After about four weeks, the weeds should die and fall off. You can then bury the dead grass into the soil, add compost or another soil conditioner if desired, and plant your beds.
Manual debridement is very strenuous, but ideal for normal movement. It is also very effective.
Leave the grass well wet for a day or two before removing it. It softens the grass and relaxes the roots. Next, I cut the grass into 1-foot square areas with a sharp spade. Remove each section by sliding the shovel under each section and lifting it off the ground.
Place the unwanted grass in a compost bin and use it to resurface exposed areas of the garden for neighbors to use, or to dispose of with other garden waste. Remember that some weed pellets may survive and germinate if the compost is used in the garden unless the composting process provides sufficient heat.
Healthy soil is the foundation of any successful garden, and most plants do best in the right type of soil. Common soil problems that can affect plant health include.
Nutrient problems. Plants get all the nutrients they need to grow from the soil. Soil tests are done in garden beds to determine the nutrient content of the soil. If the results show a deficiency, amendments must be made to solve the problem.

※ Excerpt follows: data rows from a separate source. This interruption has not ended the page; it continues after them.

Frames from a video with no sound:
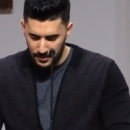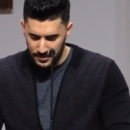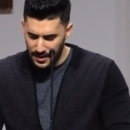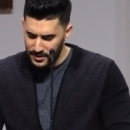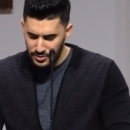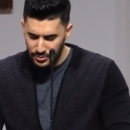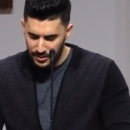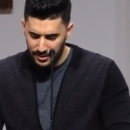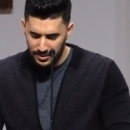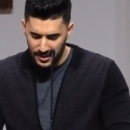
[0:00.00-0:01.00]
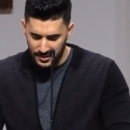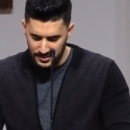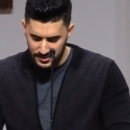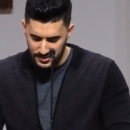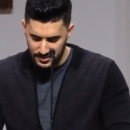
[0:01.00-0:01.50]
not enduring
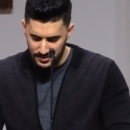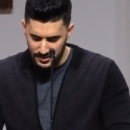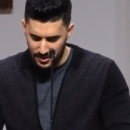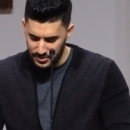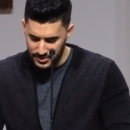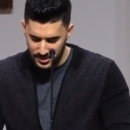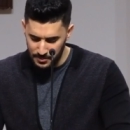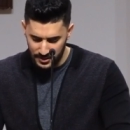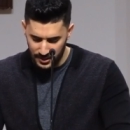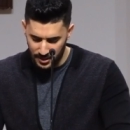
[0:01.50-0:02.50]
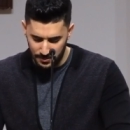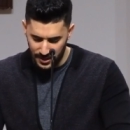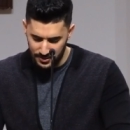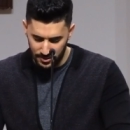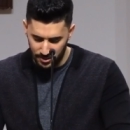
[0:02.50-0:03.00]
things that are stimulated
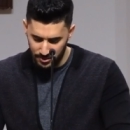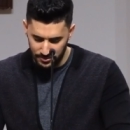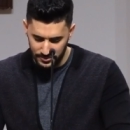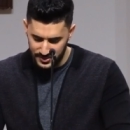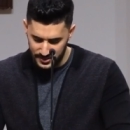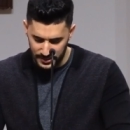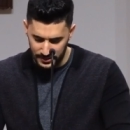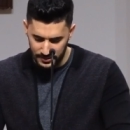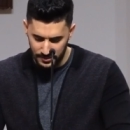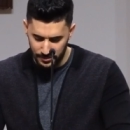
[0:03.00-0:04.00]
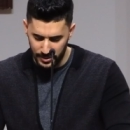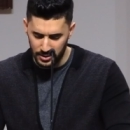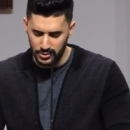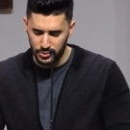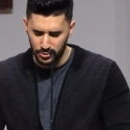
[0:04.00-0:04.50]
by their own sin,
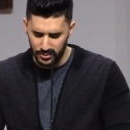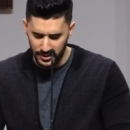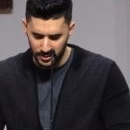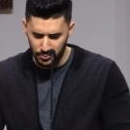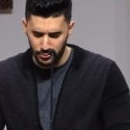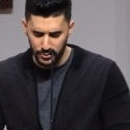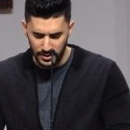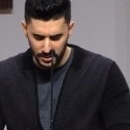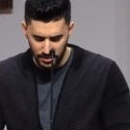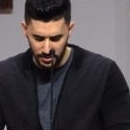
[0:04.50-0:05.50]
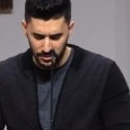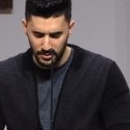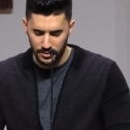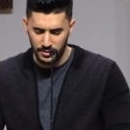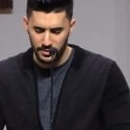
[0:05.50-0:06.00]
but enduring real
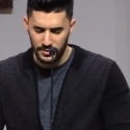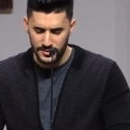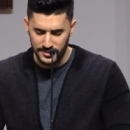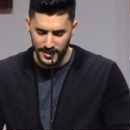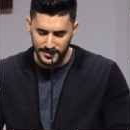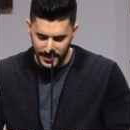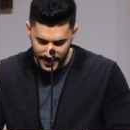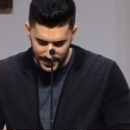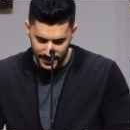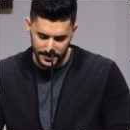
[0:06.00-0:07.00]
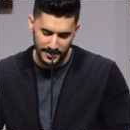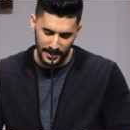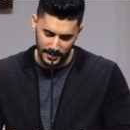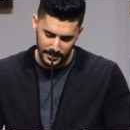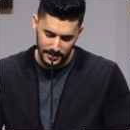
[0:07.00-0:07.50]
satanic
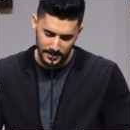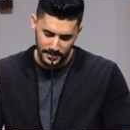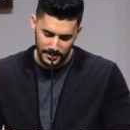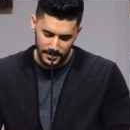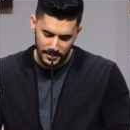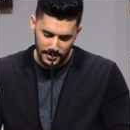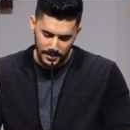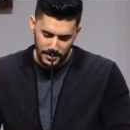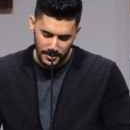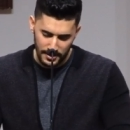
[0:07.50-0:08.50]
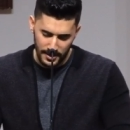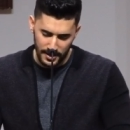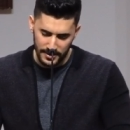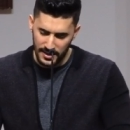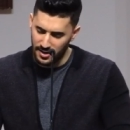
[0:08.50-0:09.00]
attack.
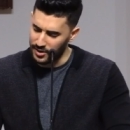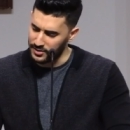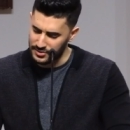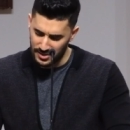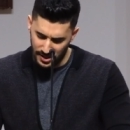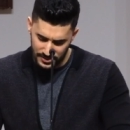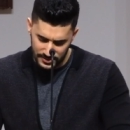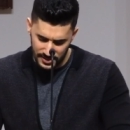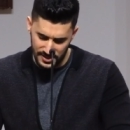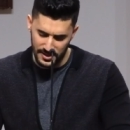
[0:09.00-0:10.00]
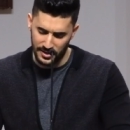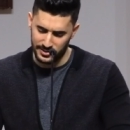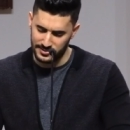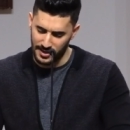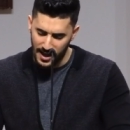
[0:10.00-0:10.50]
And they are exhausted and they
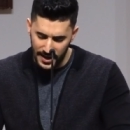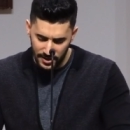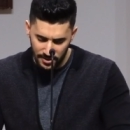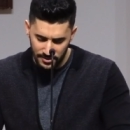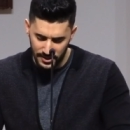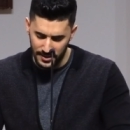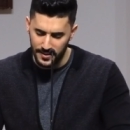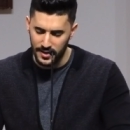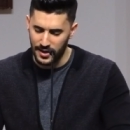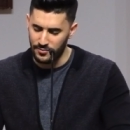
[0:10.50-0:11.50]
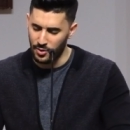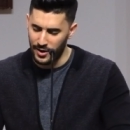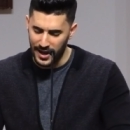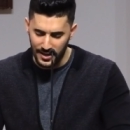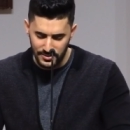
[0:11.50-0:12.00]
are tired and they have
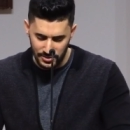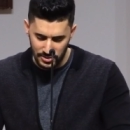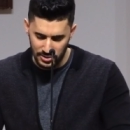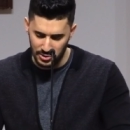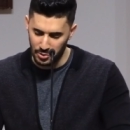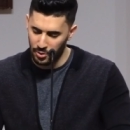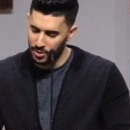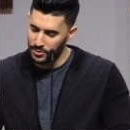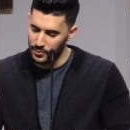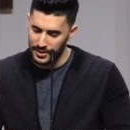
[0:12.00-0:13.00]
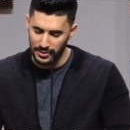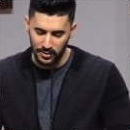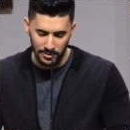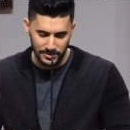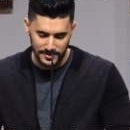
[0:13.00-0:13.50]
no answers. Lord, we
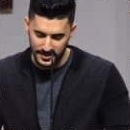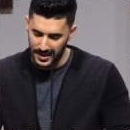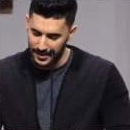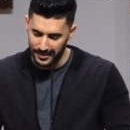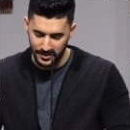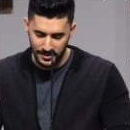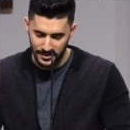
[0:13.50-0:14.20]
learn today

Incorrect soil ph. Soil pH affects the ability of plants to absorb nutrients. Some plants can tolerate different pH levels in the soil, from acidic to alkaline. However, soils that are too acidic or alkaline can have a negative impact on plant growth and productivity. Soil tests determine the pH of the garden soil.
Soil type is incorrect. Soil type refers to the texture and composition of the soil. For example, some soils contain too much clay, which causes drainage problems. If the soil is too sandy, water has to drain away before plant roots can use it, and the soil does not contain enough organic matter to provide the right amount of nutrients. It is important that you know the soil type of your garden beds so that you can correct it accordingly.

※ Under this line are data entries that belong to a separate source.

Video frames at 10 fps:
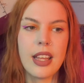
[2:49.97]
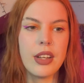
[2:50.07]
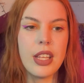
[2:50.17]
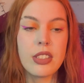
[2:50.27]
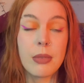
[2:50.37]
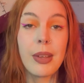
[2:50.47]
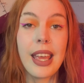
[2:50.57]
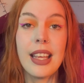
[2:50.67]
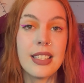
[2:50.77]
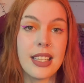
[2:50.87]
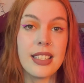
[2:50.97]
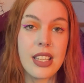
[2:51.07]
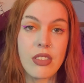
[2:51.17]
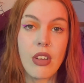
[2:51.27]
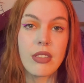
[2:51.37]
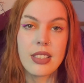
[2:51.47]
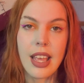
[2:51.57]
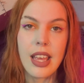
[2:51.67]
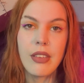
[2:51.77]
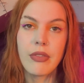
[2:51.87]
and in some cases it's not
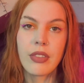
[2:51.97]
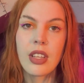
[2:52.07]
safe.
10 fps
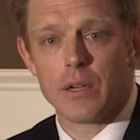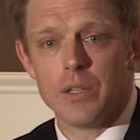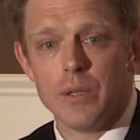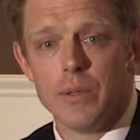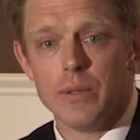
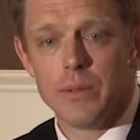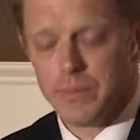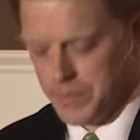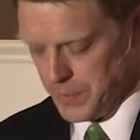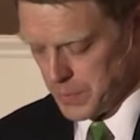looked to.
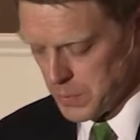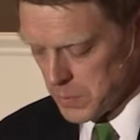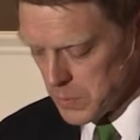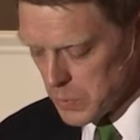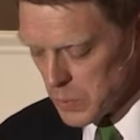
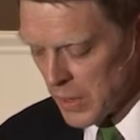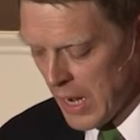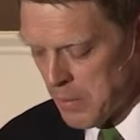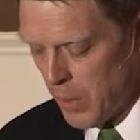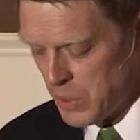
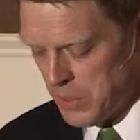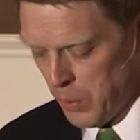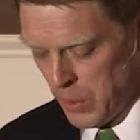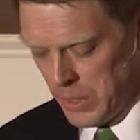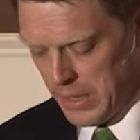And most
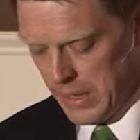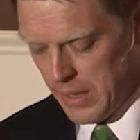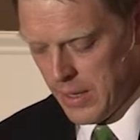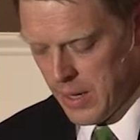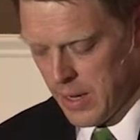importantly,
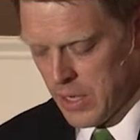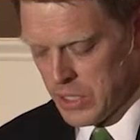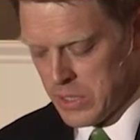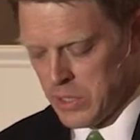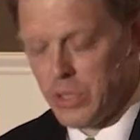
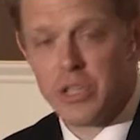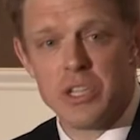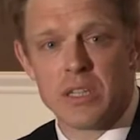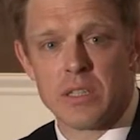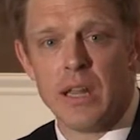she has learned that
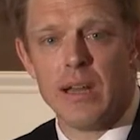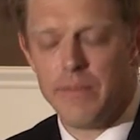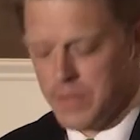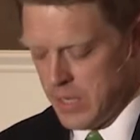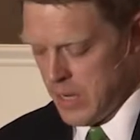she is
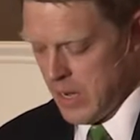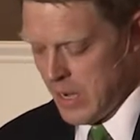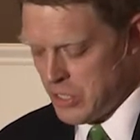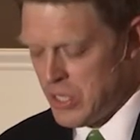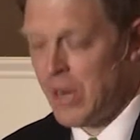loved
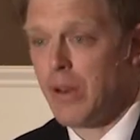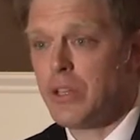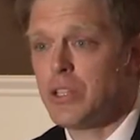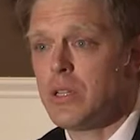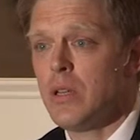and
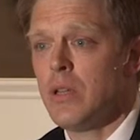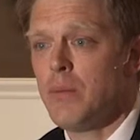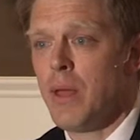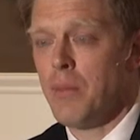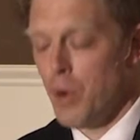cherished
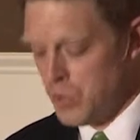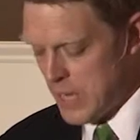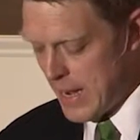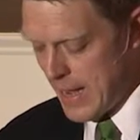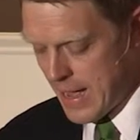by the
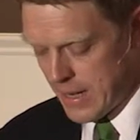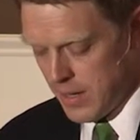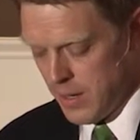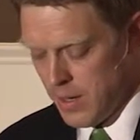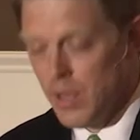Most High
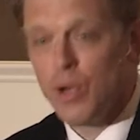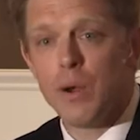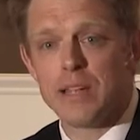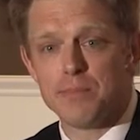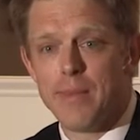God
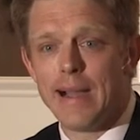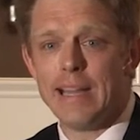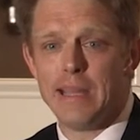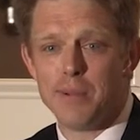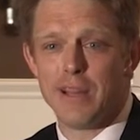who has
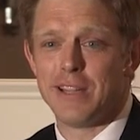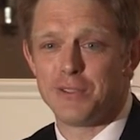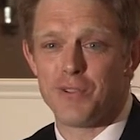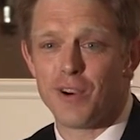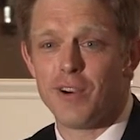mighty
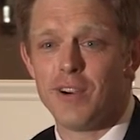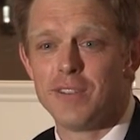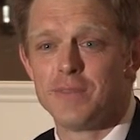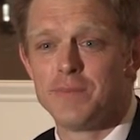plans for her.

And no matter how healthy your soil is, you shouldn’t mistake it for compost when you plant your garden. Use a rotary stick to spread the compost over the soil, or work it into the garden by hand. Then lift the foundation with a spade and prepare it for planting.

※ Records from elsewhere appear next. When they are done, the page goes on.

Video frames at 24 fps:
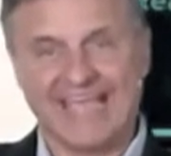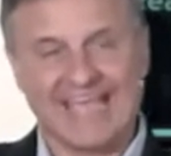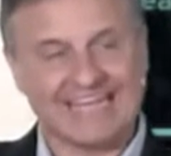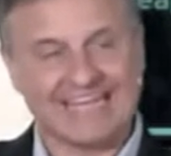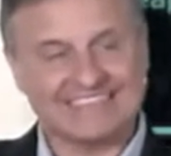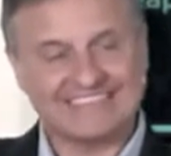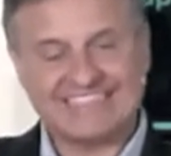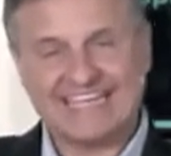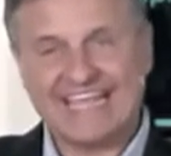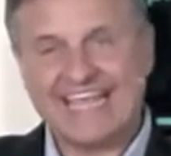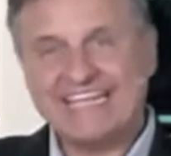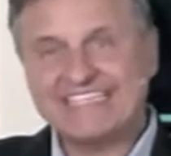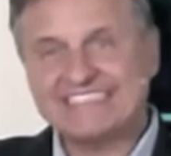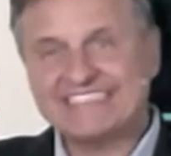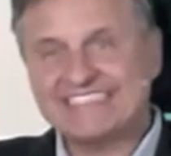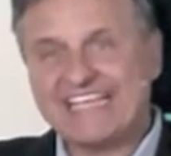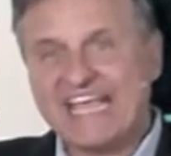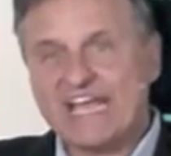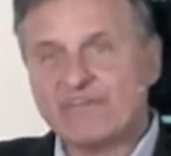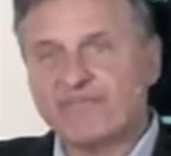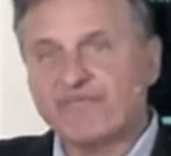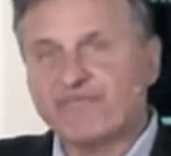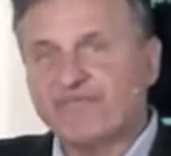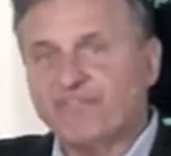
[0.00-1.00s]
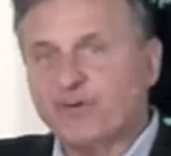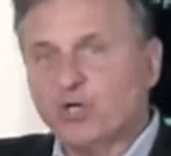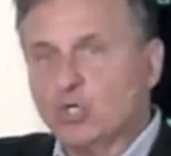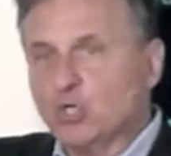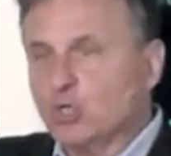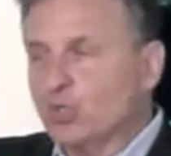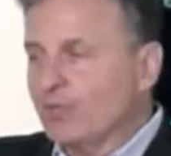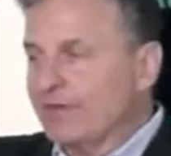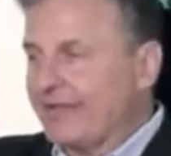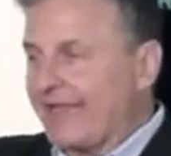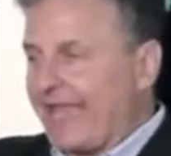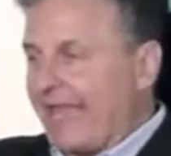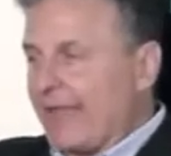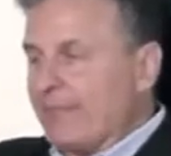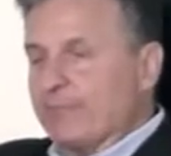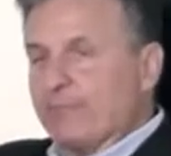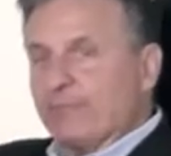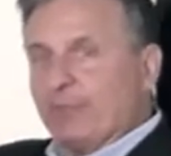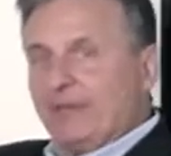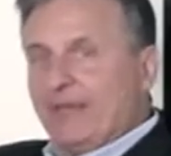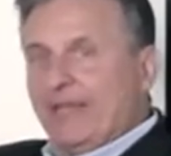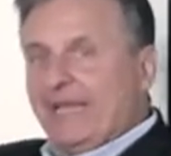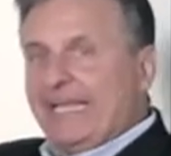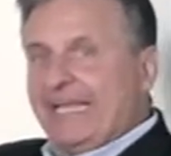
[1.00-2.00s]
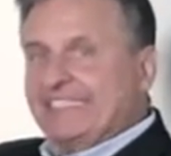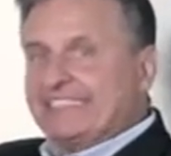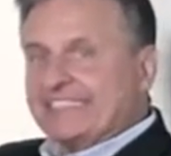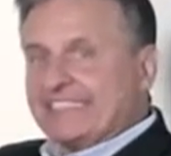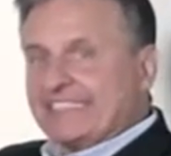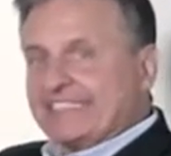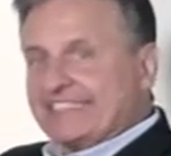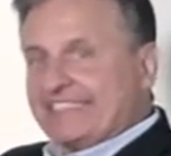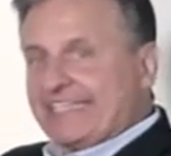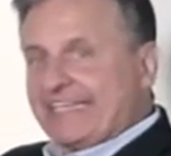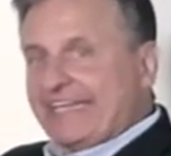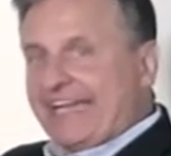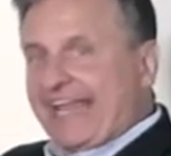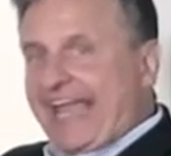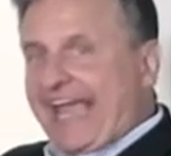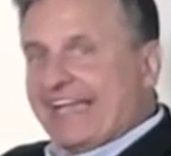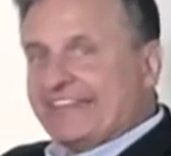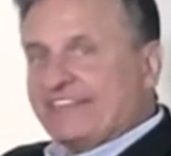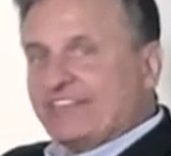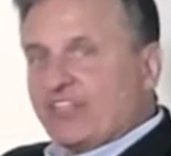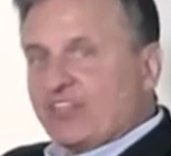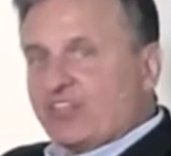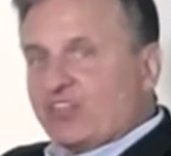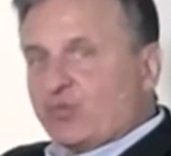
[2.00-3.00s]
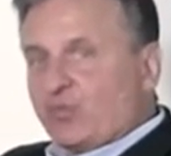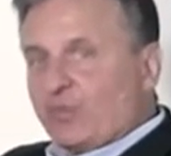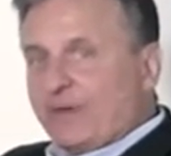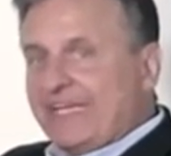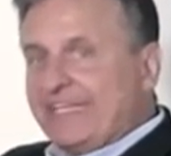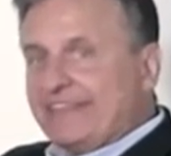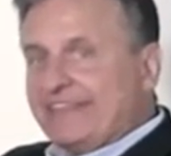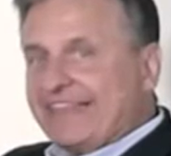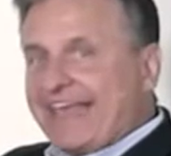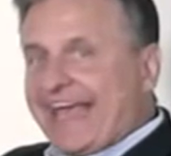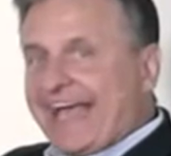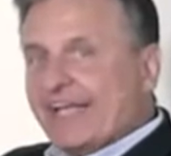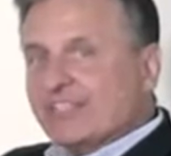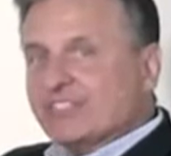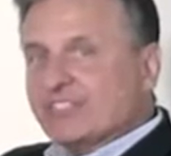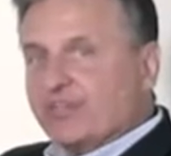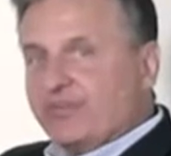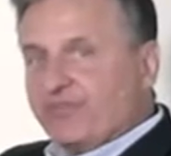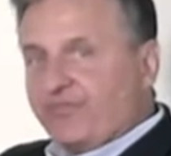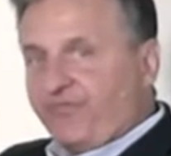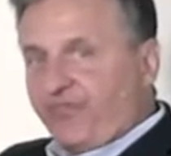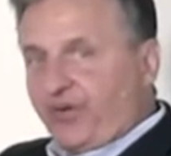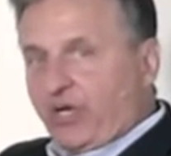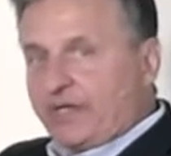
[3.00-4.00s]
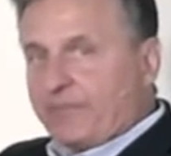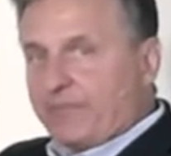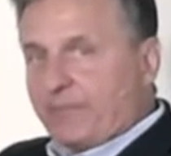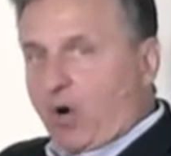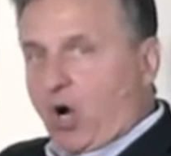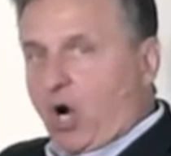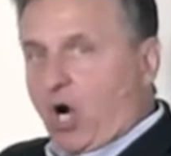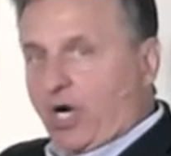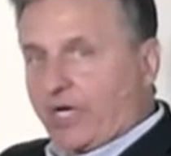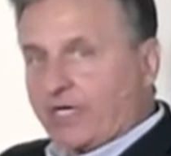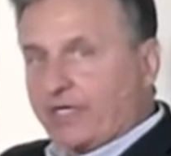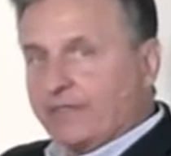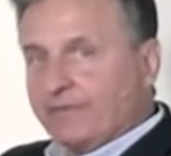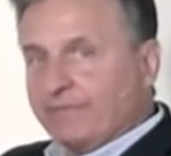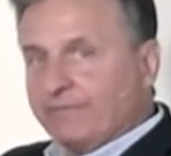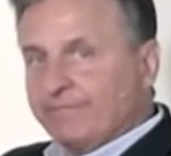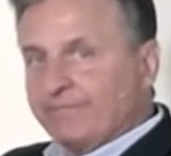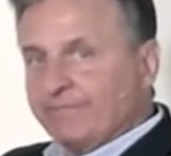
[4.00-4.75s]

and takes that food and places it at the 3,000 foot mark.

You don’t need an elaborate compost bin to make compost. Composting is relatively easy if you master the basic concept of layering organic material and providing the right amount of moisture and air. Tiny natural organisms quickly turn organic waste into the most nutrient-rich soil amendment.
Choosing the right plants
When choosing plants for the garden, do your homework and read up on the specific requirements of the plants to ensure you choose the right plants for the right place.
It is important to know that plants commonly used in garden beds and landscapes generally fall into the following categories.
Year of plant. Plants that have gone through their entire life cycle should be repotted every year during the growing season. Many summer flowering plants fall into this category, e.g. chrysanthemums, impatiens, petals, violets, and cornflowers. Some plants that grow year-round in warm climates can be used as annuals in cooler climates.
Perennial (and biennial) plants. The leaves of the plants come back each year after they die in winter, but the roots of the plants grow back in spring. Some perennials are long-lived, such as piven, spruce, and false flower, while others are relatively short-lived, such as lupine, columbine, and bryonies. Plants classified as biennials can be considered short-lived perennials. They develop foliage in the first year, flower in the second year, and then die. Williams foxglove, holly and foxglove are examples of biennials.
Woody trees and shrubs. Plants with soft stems are annuals and permanent. In contrast, they have stiff stems and wood. Instead of digging and reporting from the ground, these plants sprout new stems or main branches. All common trees and also many shrubs fall into this category.